Ce n'était pas censé se passer comme ça. En novembre 2008, lorsqu'est paru l'album Douze hommes rapaillés, les espoirs devaient êtres grands, mais les attentes, elles, étaient forcément modestes. Simple logique: on ne fait pas souvent courir les foules avec des poèmes mis en musique, fussent-ils tirés de l'oeuvre de Gaston Miron et interprétés par certains des plus grands artisans de la chanson québécoise.

Or, deux ans et demi plus tard, c'est devenu un phénomène. Le concert de clôture des FrancoFolies, samedi, l'a encore démontré. D'une part, le Théâtre Maisonneuve était de nouveau rempli à capacité. D'autre part, le spectacle était enregistré pour la télévision et sera diffusé à Radio-Canada le 28 août.

Pour l'occasion, tous les chanteurs qu'on entend sur disque, sauf Plume, étaient du spectacle : Richard Séguin (impeccable dans Compagnon des Amériques), le trop rare Pierre Flynn, Daniel Lavoie (poignant), Michel Rivard, Yann Perreau, Martin Léon, Vincent Vallières, Jim Corcoran, Yves Lambert, Michel Faubert, Gilles Bélanger et Louis-Jean Cormier. Ils étaient accompagnés de François Lafontaine (piano et claviers), Mario Légaré (basse et contrebasse), Guido del Fabro (violon) et Marc-André Larocque (batterie) et Hugo Perreault (guitare et pedal steel).

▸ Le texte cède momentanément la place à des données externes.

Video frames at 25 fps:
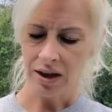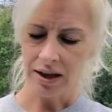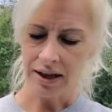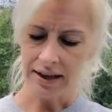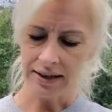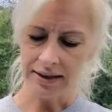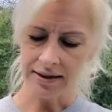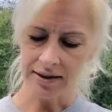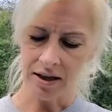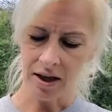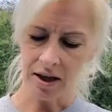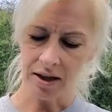
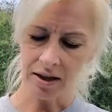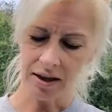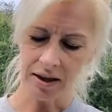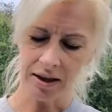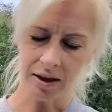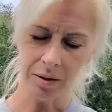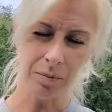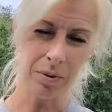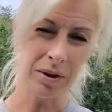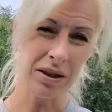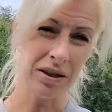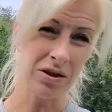it's not going
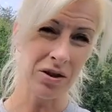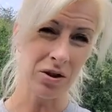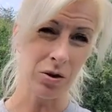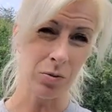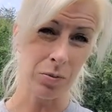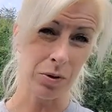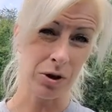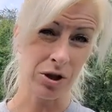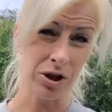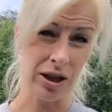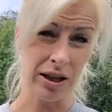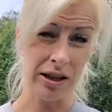to be
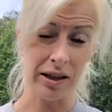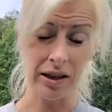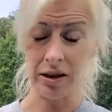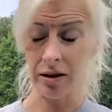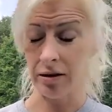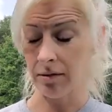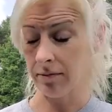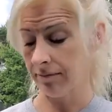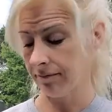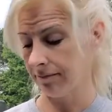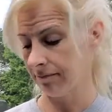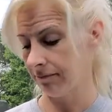super shiny,
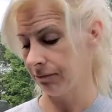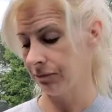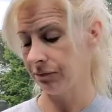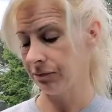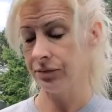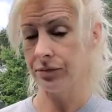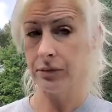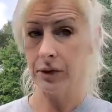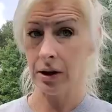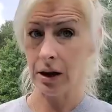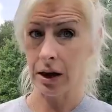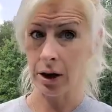
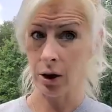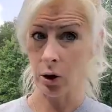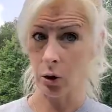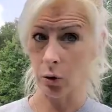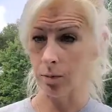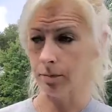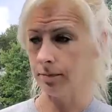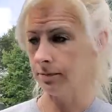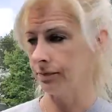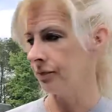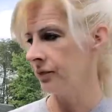I hope.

Par où commencer? Par les mots de Miron, qui résonnent toujours avec force dans nos coeurs et nos consciences? Par le doigté du compositeur, Gilles Bélanger, qui a su faire des chansons souvent accrocheuses à partir de textes si denses? Optons plutôt pour le troisième pilier de cette aventure: Louis-Jean Cormier.

La figure de proue de Karkwa s'avère en effet l'arme secrète de ce spectacle. Directeur musical attentif, superbe guitariste, chanteur souple et engageant, il est partout dans ces chansons. Avec sa six cordes bien sûr, mais aussi avec sa fort belle voix, qu'il glisse avec le même naturel derrière celle de Yann Perreau ou de Michel Rivard. Il enlumine tout le monde avec la même générosité et s'impose, sensible et entier, quand son tour vient de prendre le plancher.

C'est aussi à Louis-Jean Cormier qu'on doit la principale innovation de cette deuxième mouture du spectacle Douze hommes rapaillés. Entre deux segments plus rock, il a eu l'idée d'intercaler un intermède acoustique inspiré du bluegrass qu'il a lancé en solo en interprétant la très belle Au long de tes hanches. Peu à peu, au gré des chansons (Nature humaine, Je t'écris pour te dire que je t'aime, Désemparé) , tous les autres se sont rassemblés autour d'un seul micro. 

Photo fournie par les Francofolies

Yann Perreau

L'un avec sa guitare, l'autre avec un instrument de percussion, chacun avec sa voix.

Ce très beau moment, chaudement applaudi, illustre parfaitement ce qu'est devenu le projet Douze hommes rapaillés : une force vive de la chanson québécoise où chacun affiche son individualité tout en se fondant dans un ensemble désormais tissé serré de liens fraternels. Ces 12 hommes - 17, si on ajoute les cinq musiciens -, incarnent à merveille l'essence de la poésie de Miron: une quête profondément personnelle et intime, mue par une conscience aiguë du devenir collectif et un désir de s'inscrire dans la marche universelle de l'humanité.

Ce projet, on le pressent, marquera la chanson québécoise. Ce n'est toutefois pas parce que ce spectacle s'inscrira dans l'histoire qu'il faut le voir, mais parce qu'il prend aux tripes (même avec une sonorisation parfois mal calibrée). Devant tant de beauté, d'harmonie et de vers lourds de sens, devant un artisanat chansonnier aussi sincère, on s'incline et on dit finalement la seule chose qui convient en pareilles circonstances: merci.  

Le spectacle Douze hommes rapaillés, mis en scène par Marc Béland, sera présenté le 11 juillet dans la cadre du Festival international d'été de Québec.